Produce a verbatim transcription of the records below, beginning at the line containing "[4:05.87-4:06.77]" and ending at the final line; include only those lines.

---------- WORKING DATA

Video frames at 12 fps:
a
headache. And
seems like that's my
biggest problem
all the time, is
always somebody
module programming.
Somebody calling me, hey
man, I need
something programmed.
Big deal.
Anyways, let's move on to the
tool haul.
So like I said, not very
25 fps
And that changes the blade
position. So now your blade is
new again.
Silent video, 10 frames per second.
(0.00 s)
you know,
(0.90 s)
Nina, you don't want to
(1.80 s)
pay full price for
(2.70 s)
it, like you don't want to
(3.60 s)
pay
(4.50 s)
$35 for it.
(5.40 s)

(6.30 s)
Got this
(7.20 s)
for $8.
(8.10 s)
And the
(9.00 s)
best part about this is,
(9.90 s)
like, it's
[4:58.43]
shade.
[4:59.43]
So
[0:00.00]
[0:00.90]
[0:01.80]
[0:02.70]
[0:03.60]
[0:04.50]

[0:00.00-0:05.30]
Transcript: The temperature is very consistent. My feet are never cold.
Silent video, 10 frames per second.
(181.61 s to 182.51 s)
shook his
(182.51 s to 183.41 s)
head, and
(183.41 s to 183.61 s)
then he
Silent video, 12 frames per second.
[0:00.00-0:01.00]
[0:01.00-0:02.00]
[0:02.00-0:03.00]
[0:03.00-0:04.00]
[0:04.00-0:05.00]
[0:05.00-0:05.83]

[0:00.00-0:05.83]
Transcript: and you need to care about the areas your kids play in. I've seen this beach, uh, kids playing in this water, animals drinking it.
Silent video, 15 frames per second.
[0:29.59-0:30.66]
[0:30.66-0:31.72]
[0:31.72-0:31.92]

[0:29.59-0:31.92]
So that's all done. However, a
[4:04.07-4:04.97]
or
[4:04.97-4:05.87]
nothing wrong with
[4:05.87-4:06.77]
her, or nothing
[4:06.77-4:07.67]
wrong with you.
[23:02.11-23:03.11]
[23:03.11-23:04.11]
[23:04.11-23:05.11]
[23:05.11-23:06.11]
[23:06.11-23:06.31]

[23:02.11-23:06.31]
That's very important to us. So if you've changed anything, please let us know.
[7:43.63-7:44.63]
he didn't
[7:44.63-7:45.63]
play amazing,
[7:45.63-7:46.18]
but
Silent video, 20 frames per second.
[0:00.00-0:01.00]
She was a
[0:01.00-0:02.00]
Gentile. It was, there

--------------------

• [FINISHED EXERCISE]
[4:05.87-4:06.77]
her, or nothing
[4:06.77-4:07.67]
wrong with you.
[23:02.11-23:03.11]
[23:03.11-23:04.11]
[23:04.11-23:05.11]
[23:05.11-23:06.11]
[23:06.11-23:06.31]

[23:02.11-23:06.31]
That's very important to us. So if you've changed anything, please let us know.
[7:43.63-7:44.63]
he didn't
[7:44.63-7:45.63]
play amazing,
[7:45.63-7:46.18]
but
Silent video, 20 frames per second.
[0:00.00-0:01.00]
She was a
[0:01.00-0:02.00]
Gentile. It was, there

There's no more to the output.